July 18, 2012
Am Tue, 17 Jul 2012 21:39:33 +0200
schrieb "SomeDude" <lovelydear@mailmetrash.com>:

> On Friday, 13 July 2012 at 14:58:57 UTC, bearophile wrote:
> > A blog post about one of the Rust pointers, the "borrowed" ones:
> >
> > http://smallcultfollowing.com/babysteps/blog/2012/07/10/borrowed-pointer-tutorial/
> >
> > Bye,
> > bearophile
> 
> Rust is a much more interesting language than Go. At least they are taking some innovative paths and that's good.

The irony is: "Rust intentionally does not include any novel or untested ideas." - Wikipedia

-- 
Marco

July 20, 2012
On Sunday, 8 July 2012 at 13:49:50 UTC, bearophile wrote:
> So I've taken another look at the Rust tutorial:
> http://dl.rust-lang.org/doc/tutorial.html

Does it handle angle brackets well?
December 18, 2012
> Rust designers seems to love really short keywords, this is in my opinion a bit silly. On the other hand in D you have keywords like "immutable" that are rather long to type. So I prefer a mid way between those two.

They aren't silly, they're consistent. We have int, char, auto,
they have fn, var, and val which are common these days, why not
mut, pub, and priv? What is silly are the objections, such as
someone saying that it's like limiting the length of identifiers.
It's obviously NOTHING like that.

> Rust supports several types of pointers. The simplest is the unsafe pointer, written *T, which is a completely unchecked pointer type only used in unsafe code (and thus, in typical Rust code, very rarely).

It's &T, and it has nothing to do with unsafety.
December 18, 2012
On Tuesday, 18 December 2012 at 07:36:26 UTC, Marcel wrote:
>> Rust designers seems to love really short keywords, this is in my opinion a bit silly. On the other hand in D you have keywords like "immutable" that are rather long to type. So I prefer a mid way between those two.
>
> They aren't silly, they're consistent. We have int, char, auto,
> they have fn, var, and val which are common these days, why not
> mut, pub, and priv? What is silly are the objections, such as
> someone saying that it's like limiting the length of identifiers.
> It's obviously NOTHING like that.
>
>> Rust supports several types of pointers. The simplest is the unsafe pointer, written *T, which is a completely unchecked pointer type only used in unsafe code (and thus, in typical Rust code, very rarely).
>
> It's &T, and it has nothing to do with unsafety.

Those are silly as well. Why be consistent with the wrong choice?
I really don't want to see pubs scattered around my code as my manager used to say - don't drink and code.

I really like Rust's semantics and the way it progresses but there is really no valid nor sane argument for an APL inspired syntax. Syntax is meant for human consumption and should be designed accordingly. That's one of the main goals of a programming language, otherwise we all would just program straight in assembly. After all, assembly op codes and numeric addresses are much shorter than the equivalent human readable identifiers and function names.
December 18, 2012
Marcel:

>> Rust designers seems to love really short keywords, this is in my opinion a bit silly. On the other hand in D you have keywords like "immutable" that are rather long to type. So I prefer a mid way between those two.
>
> They aren't silly, they're consistent. We have int, char, auto,
> they have fn, var, and val which are common these days, why not
> mut, pub, and priv?

They are a bad design choice. Using very shortened identifiers/names is acceptable only when they are very common (time ago I even suggested in D to use "str" as in Python, instead of "string"). "mut", "pub", and "priv" optimize the wrong thing.
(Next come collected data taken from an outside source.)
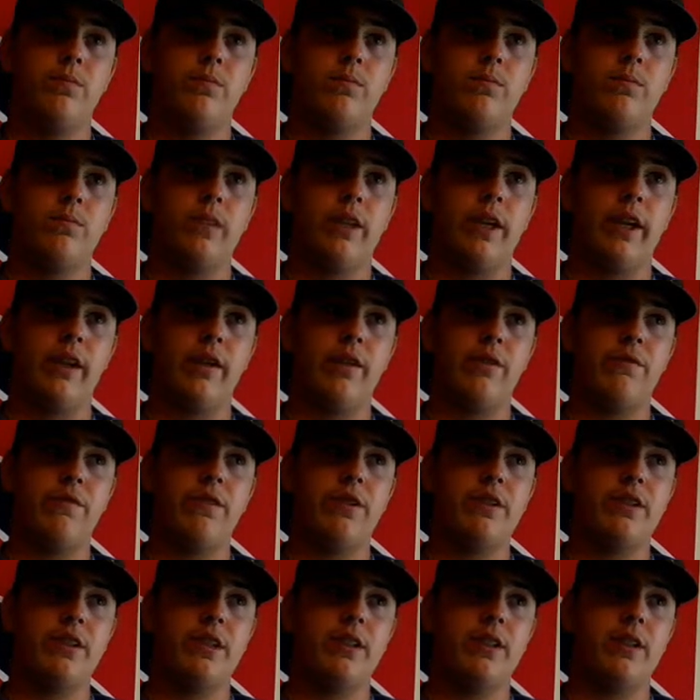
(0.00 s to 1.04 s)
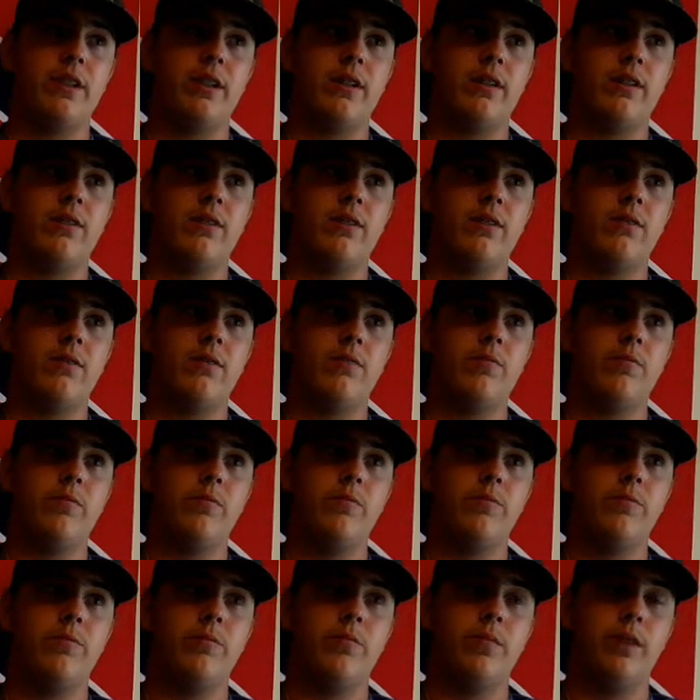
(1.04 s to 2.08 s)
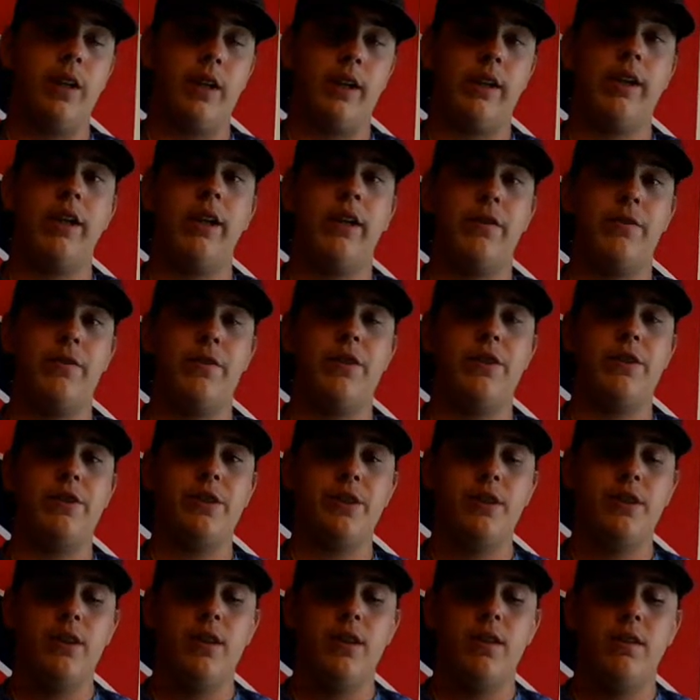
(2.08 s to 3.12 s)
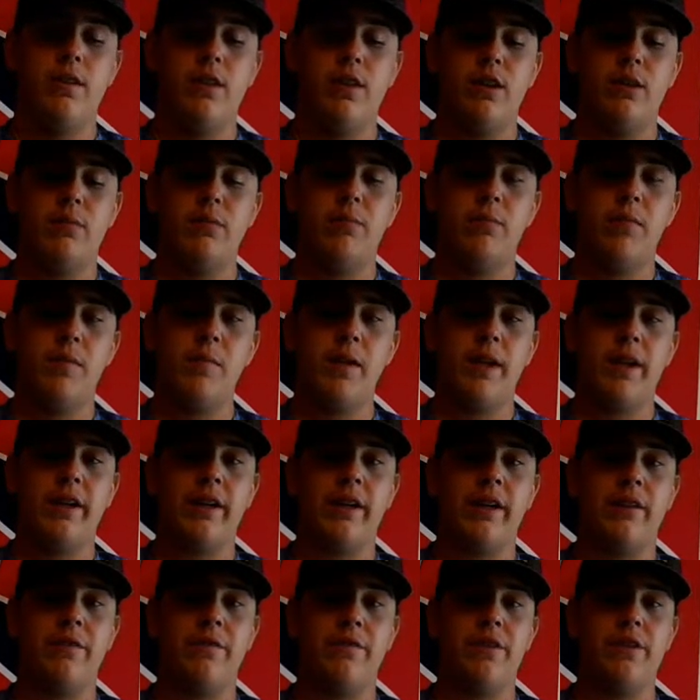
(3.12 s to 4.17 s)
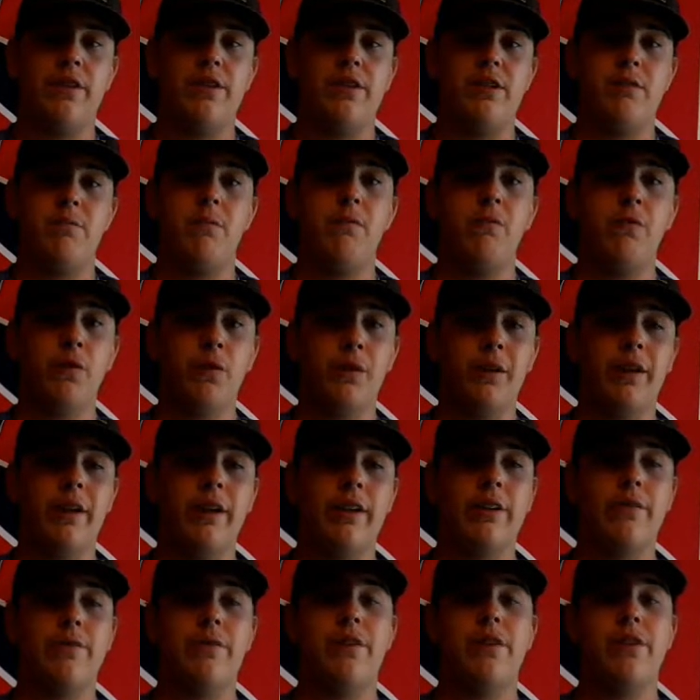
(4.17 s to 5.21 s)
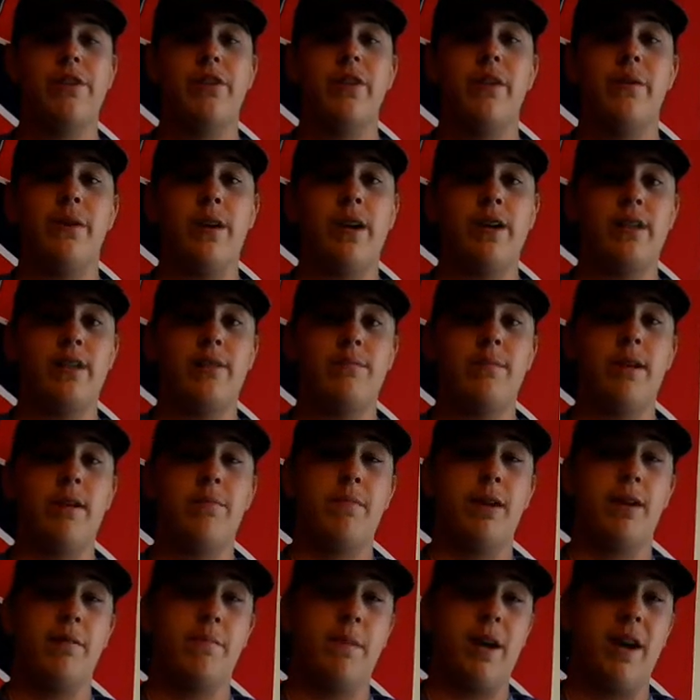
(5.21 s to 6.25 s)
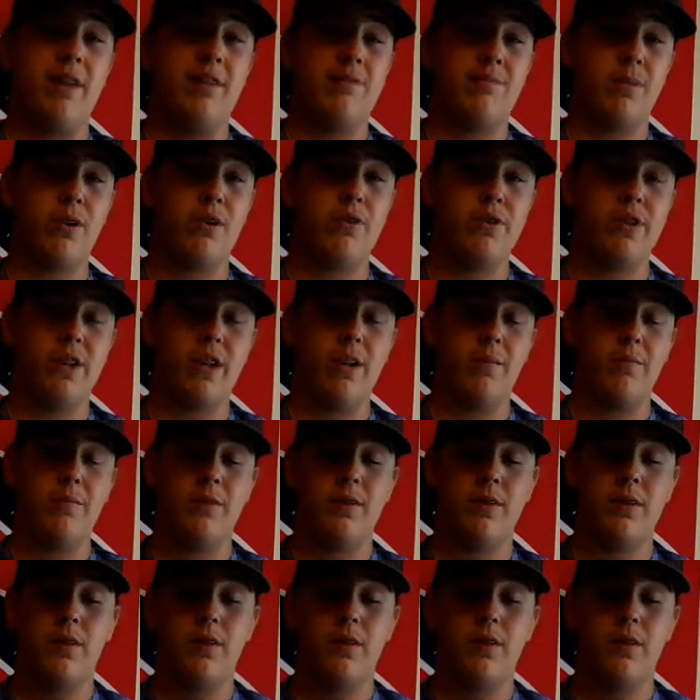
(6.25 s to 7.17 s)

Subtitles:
Kickerfish, I think. Yeah, Kickerfish. They used to be made by Kickerfish, and before Kickerfish, they were actually made by Bass Pro Shops.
There are of cases where D goes too much far (like "std.random.randomShuffle" or "schwartSort" in Phobos, or "immutable" among the keywords) but in general the naming choice of D is better than Rust.


>> Rust supports several types of pointers. The simplest is the unsafe pointer, written *T, which is a completely unchecked pointer type only used in unsafe code (and thus, in typical Rust code, very rarely).

(This wasn't a quotation from me)

Bye
bearophile
December 18, 2012
On 12/18/2012 4:35 AM, bearophile wrote:
> in general the
> naming choice of D is better than Rust.

A red letter day for D! Bearophile says that D does something better than some other language!